Collected data entries

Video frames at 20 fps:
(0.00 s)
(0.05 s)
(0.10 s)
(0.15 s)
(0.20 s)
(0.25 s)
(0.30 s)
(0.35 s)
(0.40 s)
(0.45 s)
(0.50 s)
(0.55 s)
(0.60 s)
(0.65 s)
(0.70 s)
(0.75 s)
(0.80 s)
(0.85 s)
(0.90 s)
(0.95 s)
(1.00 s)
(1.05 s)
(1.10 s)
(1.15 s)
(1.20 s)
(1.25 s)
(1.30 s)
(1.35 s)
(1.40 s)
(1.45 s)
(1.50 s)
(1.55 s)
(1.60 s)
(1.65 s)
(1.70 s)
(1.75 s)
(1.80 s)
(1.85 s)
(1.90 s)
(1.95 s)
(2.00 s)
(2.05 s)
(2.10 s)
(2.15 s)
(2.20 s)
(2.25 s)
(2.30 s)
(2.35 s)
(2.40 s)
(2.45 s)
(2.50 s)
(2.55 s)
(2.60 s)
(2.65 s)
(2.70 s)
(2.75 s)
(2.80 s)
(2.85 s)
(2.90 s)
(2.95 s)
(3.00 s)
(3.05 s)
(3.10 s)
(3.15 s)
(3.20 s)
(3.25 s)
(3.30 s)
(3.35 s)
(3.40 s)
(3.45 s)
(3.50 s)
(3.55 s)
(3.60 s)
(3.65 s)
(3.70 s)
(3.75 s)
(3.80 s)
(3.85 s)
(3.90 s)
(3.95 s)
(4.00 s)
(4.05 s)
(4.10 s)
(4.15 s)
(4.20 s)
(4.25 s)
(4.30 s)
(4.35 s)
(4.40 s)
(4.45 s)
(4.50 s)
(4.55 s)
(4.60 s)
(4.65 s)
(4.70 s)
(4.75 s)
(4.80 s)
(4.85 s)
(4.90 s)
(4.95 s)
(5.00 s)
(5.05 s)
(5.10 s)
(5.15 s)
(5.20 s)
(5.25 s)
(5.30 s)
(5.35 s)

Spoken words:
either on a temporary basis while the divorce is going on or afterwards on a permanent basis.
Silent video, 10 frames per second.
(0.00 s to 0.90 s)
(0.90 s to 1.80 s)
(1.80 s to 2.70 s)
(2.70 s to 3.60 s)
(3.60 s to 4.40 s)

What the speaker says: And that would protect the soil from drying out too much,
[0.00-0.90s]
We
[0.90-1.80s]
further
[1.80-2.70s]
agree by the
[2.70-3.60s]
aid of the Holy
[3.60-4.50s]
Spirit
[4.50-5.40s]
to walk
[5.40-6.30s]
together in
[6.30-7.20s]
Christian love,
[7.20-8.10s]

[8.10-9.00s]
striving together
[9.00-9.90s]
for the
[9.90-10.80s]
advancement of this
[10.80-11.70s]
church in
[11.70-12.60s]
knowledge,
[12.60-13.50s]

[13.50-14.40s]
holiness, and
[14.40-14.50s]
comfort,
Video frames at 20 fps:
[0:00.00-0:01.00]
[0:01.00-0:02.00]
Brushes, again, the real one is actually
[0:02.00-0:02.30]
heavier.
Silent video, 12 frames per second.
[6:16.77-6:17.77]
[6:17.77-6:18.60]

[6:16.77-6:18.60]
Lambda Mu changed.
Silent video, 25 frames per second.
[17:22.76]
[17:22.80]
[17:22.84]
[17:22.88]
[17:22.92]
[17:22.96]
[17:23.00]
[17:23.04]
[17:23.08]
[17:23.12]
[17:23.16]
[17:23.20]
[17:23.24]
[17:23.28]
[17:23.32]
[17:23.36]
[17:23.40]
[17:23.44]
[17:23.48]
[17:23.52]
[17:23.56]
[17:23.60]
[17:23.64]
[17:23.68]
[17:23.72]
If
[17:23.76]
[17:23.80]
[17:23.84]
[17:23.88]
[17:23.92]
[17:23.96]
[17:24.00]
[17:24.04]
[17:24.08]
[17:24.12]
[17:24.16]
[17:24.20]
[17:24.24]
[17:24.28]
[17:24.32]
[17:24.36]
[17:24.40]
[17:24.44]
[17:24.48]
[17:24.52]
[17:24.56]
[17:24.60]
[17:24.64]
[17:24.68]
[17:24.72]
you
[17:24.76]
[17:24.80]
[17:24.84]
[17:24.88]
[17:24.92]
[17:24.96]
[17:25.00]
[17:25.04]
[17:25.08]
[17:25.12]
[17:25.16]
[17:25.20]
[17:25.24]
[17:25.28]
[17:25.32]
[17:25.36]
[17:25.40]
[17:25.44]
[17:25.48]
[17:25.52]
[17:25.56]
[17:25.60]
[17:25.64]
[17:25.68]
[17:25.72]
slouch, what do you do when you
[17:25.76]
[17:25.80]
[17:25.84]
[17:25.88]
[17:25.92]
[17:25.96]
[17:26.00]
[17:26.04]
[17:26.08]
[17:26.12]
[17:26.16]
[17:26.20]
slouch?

■ Assigned task
Repeat the whole of the data verbatim, as it reads above.

■ Solution for this exercise
Video frames at 20 fps:
(0.00 s)
(0.05 s)
(0.10 s)
(0.15 s)
(0.20 s)
(0.25 s)
(0.30 s)
(0.35 s)
(0.40 s)
(0.45 s)
(0.50 s)
(0.55 s)
(0.60 s)
(0.65 s)
(0.70 s)
(0.75 s)
(0.80 s)
(0.85 s)
(0.90 s)
(0.95 s)
(1.00 s)
(1.05 s)
(1.10 s)
(1.15 s)
(1.20 s)
(1.25 s)
(1.30 s)
(1.35 s)
(1.40 s)
(1.45 s)
(1.50 s)
(1.55 s)
(1.60 s)
(1.65 s)
(1.70 s)
(1.75 s)
(1.80 s)
(1.85 s)
(1.90 s)
(1.95 s)
(2.00 s)
(2.05 s)
(2.10 s)
(2.15 s)
(2.20 s)
(2.25 s)
(2.30 s)
(2.35 s)
(2.40 s)
(2.45 s)
(2.50 s)
(2.55 s)
(2.60 s)
(2.65 s)
(2.70 s)
(2.75 s)
(2.80 s)
(2.85 s)
(2.90 s)
(2.95 s)
(3.00 s)
(3.05 s)
(3.10 s)
(3.15 s)
(3.20 s)
(3.25 s)
(3.30 s)
(3.35 s)
(3.40 s)
(3.45 s)
(3.50 s)
(3.55 s)
(3.60 s)
(3.65 s)
(3.70 s)
(3.75 s)
(3.80 s)
(3.85 s)
(3.90 s)
(3.95 s)
(4.00 s)
(4.05 s)
(4.10 s)
(4.15 s)
(4.20 s)
(4.25 s)
(4.30 s)
(4.35 s)
(4.40 s)
(4.45 s)
(4.50 s)
(4.55 s)
(4.60 s)
(4.65 s)
(4.70 s)
(4.75 s)
(4.80 s)
(4.85 s)
(4.90 s)
(4.95 s)
(5.00 s)
(5.05 s)
(5.10 s)
(5.15 s)
(5.20 s)
(5.25 s)
(5.30 s)
(5.35 s)

Spoken words:
either on a temporary basis while the divorce is going on or afterwards on a permanent basis.
Silent video, 10 frames per second.
(0.00 s to 0.90 s)
(0.90 s to 1.80 s)
(1.80 s to 2.70 s)
(2.70 s to 3.60 s)
(3.60 s to 4.40 s)

What the speaker says: And that would protect the soil from drying out too much,
[0.00-0.90s]
We
[0.90-1.80s]
further
[1.80-2.70s]
agree by the
[2.70-3.60s]
aid of the Holy
[3.60-4.50s]
Spirit
[4.50-5.40s]
to walk
[5.40-6.30s]
together in
[6.30-7.20s]
Christian love,
[7.20-8.10s]

[8.10-9.00s]
striving together
[9.00-9.90s]
for the
[9.90-10.80s]
advancement of this
[10.80-11.70s]
church in
[11.70-12.60s]
knowledge,
[12.60-13.50s]

[13.50-14.40s]
holiness, and
[14.40-14.50s]
comfort,
Video frames at 20 fps:
[0:00.00-0:01.00]
[0:01.00-0:02.00]
Brushes, again, the real one is actually
[0:02.00-0:02.30]
heavier.
Silent video, 12 frames per second.
[6:16.77-6:17.77]
[6:17.77-6:18.60]

[6:16.77-6:18.60]
Lambda Mu changed.
Silent video, 25 frames per second.
[17:22.76]
[17:22.80]
[17:22.84]
[17:22.88]
[17:22.92]
[17:22.96]
[17:23.00]
[17:23.04]
[17:23.08]
[17:23.12]
[17:23.16]
[17:23.20]
[17:23.24]
[17:23.28]
[17:23.32]
[17:23.36]
[17:23.40]
[17:23.44]
[17:23.48]
[17:23.52]
[17:23.56]
[17:23.60]
[17:23.64]
[17:23.68]
[17:23.72]
If
[17:23.76]
[17:23.80]
[17:23.84]
[17:23.88]
[17:23.92]
[17:23.96]
[17:24.00]
[17:24.04]
[17:24.08]
[17:24.12]
[17:24.16]
[17:24.20]
[17:24.24]
[17:24.28]
[17:24.32]
[17:24.36]
[17:24.40]
[17:24.44]
[17:24.48]
[17:24.52]
[17:24.56]
[17:24.60]
[17:24.64]
[17:24.68]
[17:24.72]
you
[17:24.76]
[17:24.80]
[17:24.84]
[17:24.88]
[17:24.92]
[17:24.96]
[17:25.00]
[17:25.04]
[17:25.08]
[17:25.12]
[17:25.16]
[17:25.20]
[17:25.24]
[17:25.28]
[17:25.32]
[17:25.36]
[17:25.40]
[17:25.44]
[17:25.48]
[17:25.52]
[17:25.56]
[17:25.60]
[17:25.64]
[17:25.68]
[17:25.72]
slouch, what do you do when you
[17:25.76]
[17:25.80]
[17:25.84]
[17:25.88]
[17:25.92]
[17:25.96]
[17:26.00]
[17:26.04]
[17:26.08]
[17:26.12]
[17:26.16]
[17:26.20]
slouch?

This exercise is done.